A sudden acclaiming clamour of rage and emotion swelled out, and like the chord in a progression of music which with its strong gesture tilts the melody from one key into another, turned the weight of mob-feeling into a new and deeper channel. What it was that had called out this cry Sophia could not see, nor could those immediately around her; but for all that their exclamations tuned in with that other, so that it seemed natural and ordained that presently the mob should divide, pressing itself into mournful hedgerows, leaving, as for a procession of something royal or holy, a space down which the raw-boned cart-horse, its white blaze showy in the gas-light, could be led.
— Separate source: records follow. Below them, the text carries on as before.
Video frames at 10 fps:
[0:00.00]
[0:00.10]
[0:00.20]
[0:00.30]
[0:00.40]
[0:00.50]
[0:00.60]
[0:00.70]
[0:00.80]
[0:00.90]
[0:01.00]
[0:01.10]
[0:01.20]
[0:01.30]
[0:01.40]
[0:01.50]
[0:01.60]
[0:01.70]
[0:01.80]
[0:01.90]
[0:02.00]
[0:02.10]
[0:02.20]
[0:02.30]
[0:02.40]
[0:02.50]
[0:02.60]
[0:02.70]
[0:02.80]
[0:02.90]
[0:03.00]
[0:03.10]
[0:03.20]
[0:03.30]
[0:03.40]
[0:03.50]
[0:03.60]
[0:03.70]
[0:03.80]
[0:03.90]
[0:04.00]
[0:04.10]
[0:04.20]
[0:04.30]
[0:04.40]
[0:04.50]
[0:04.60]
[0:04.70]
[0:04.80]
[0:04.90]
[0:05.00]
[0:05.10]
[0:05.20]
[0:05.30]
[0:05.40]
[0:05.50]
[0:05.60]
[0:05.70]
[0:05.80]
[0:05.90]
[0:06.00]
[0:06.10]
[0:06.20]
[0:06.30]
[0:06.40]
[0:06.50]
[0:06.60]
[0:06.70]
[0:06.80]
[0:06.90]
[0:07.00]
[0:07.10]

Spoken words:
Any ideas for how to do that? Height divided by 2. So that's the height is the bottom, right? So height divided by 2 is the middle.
The dray it drew forward was heaped with bodies, dead or subsiding into death, and marching beside it, and after it, in silence, with solemn, showmanly looks, were children carrying torches, were the patriots, grimed and bloodied, and women over whose furious faces the tears ran down.

The blood, the tears, the dead and dying bodies were real, as real as the dramatic talent which had organised this clinching raree-show. Real too, though by a momentary inattention compromising the dramatic effect, was Gaston, walking arm in arm with Minna among the mourners, deep in conversation.
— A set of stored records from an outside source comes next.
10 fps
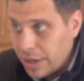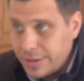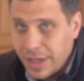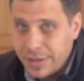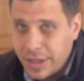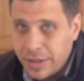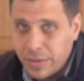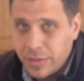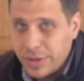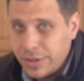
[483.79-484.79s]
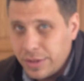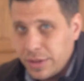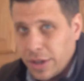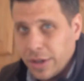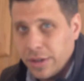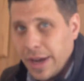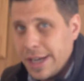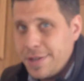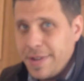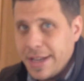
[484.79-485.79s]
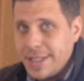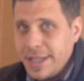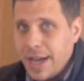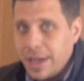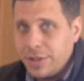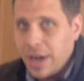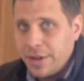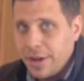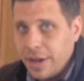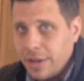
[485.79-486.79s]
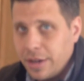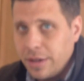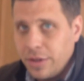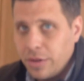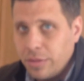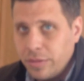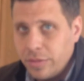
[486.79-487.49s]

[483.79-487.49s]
and it sounds like was her HVAC contractor here going to do aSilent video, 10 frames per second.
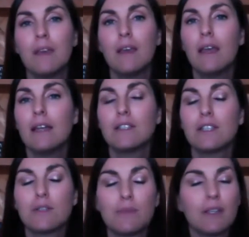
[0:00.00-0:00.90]
just
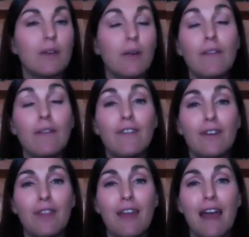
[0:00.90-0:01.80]
really grateful
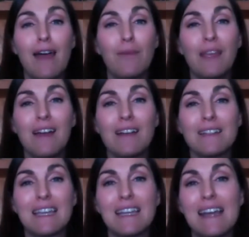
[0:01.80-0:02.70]
that we got to
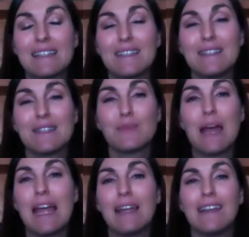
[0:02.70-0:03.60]
connect in this way,
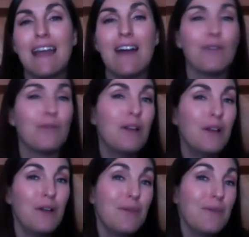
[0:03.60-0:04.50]
and now
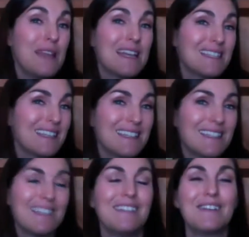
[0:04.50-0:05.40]
we get to
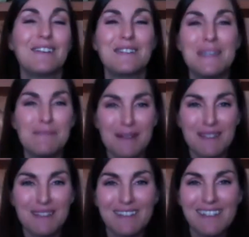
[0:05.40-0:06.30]
continue to go deeper, so
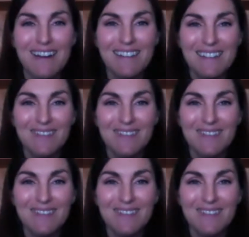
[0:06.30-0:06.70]
it's awesome.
To see the pair of them so ridiculously trivial, gabbling with their noses together like a couple of schoolgirls, was the last straw to Sophia’s patience. Empowered by rage she wrenched herself out of the crowd, darted upon Minna, and catching her by the shoulder tweaked her away from her companion and out of the procession, and hauled her into a doorway.
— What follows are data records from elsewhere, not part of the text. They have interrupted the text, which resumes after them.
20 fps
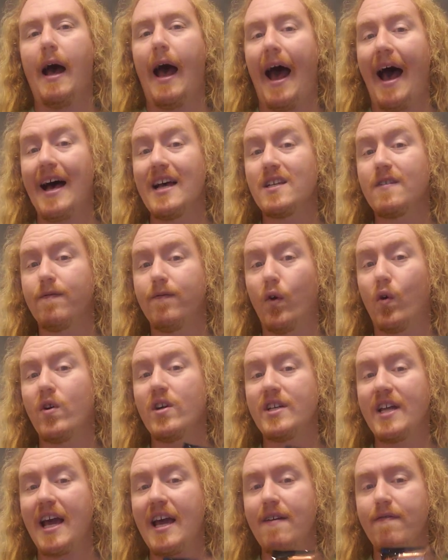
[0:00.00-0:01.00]
As for
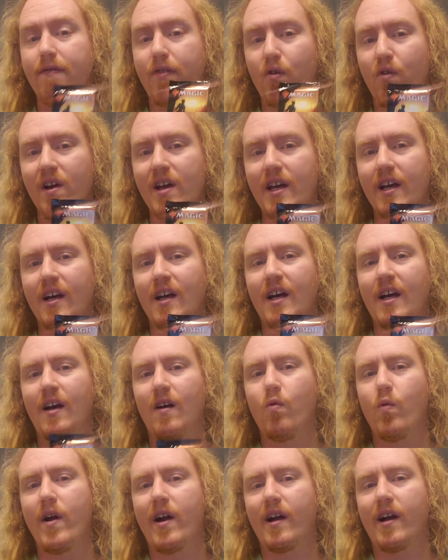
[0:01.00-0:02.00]
day 3,
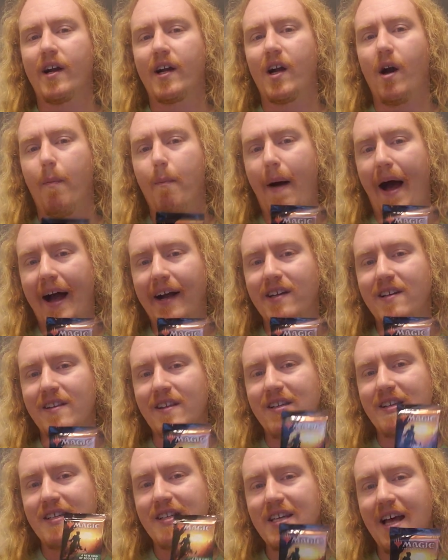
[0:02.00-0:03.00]
we are going to go back to
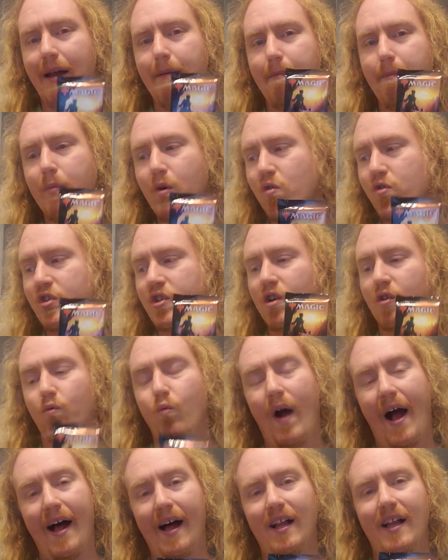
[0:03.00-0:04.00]
the set booster
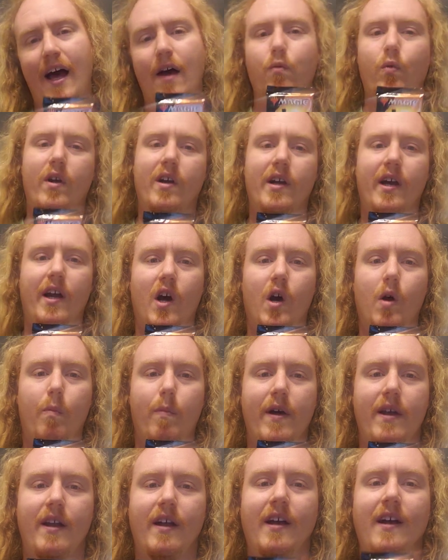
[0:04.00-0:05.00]
well, and we're
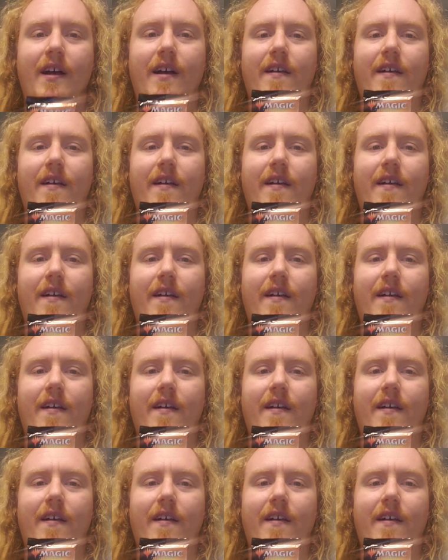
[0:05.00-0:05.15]
open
“The whole thing has been engineered! It is nothing but a cold-blooded farce, it is beyond my comprehension how you can lend yourself to such ... to such goings-on,” she concluded, lamely and violently, and in English. “Can you deny it, dare you deny it?”

Because in Minna’s fixed and mournful stare she seemed to detect a look of pity her rage became even more arrogant.

“Fortunately it is no affair of mine how you manage your glorious triumphs of liberty.

“How will you get back to the rue de la Carabine? Will one of your friends see you home?”

It was the last blow that landed. Wincing from it, putting up her hand to her cheek as though a real blow had struck her, Minna said,

“I can go home alone, Sophia.”

“Good!”

But still the crowd kept them where they stood; and if moral loss of temper and the deeper rage of disillusionment could have allowed Sophia to feel any pity she must have felt it then, if only for that pilloried embarrassment. Her hand, like a policeman’s, still gripped Minna’s shoulder, having left it so long she must keep it there still, for so unnaturally vital was the tension between them that a movement towards convention would only make things worse. Under that grip Minna stood passive and resigned, as though to be held in custody, bullied and abused, were nothing out of the way to her. She made no attempt to speak, her glance, suppliant and patient, wandered to Sophia’s face and wandered off again, watching the crowd that surged past them. These fawning, persecuted Israelites, thought Sophia, whetting her resentment on that sure stone.

On the twenty-fourth of February Louis Philippe abdicated, hastening through the gardens of the Tuileries on foot and under an umbrella, for it was raining pretty smartly. His wife, weeping and indignant, hung on his arm, and at the little gate of the Pont Tournant he was glad to climb into the cab which was in waiting there. The cab took the route towards Neuilly. There was no attempt to follow it.

A little later his daughter-in-law made her way to the Chamber of Deputies, taking her child with her. She was given a chair, and sat on it for some hours, unnoticed. A few polite voices had mentioned a regency, but no one had time or inclination to attend to her, though it was generally admitted that she had shown great courage and female dignity, besides being a mother, which is always venerable. At length, compelled by the calls of nature, she retired as inconspicuously as possible to the Invalides.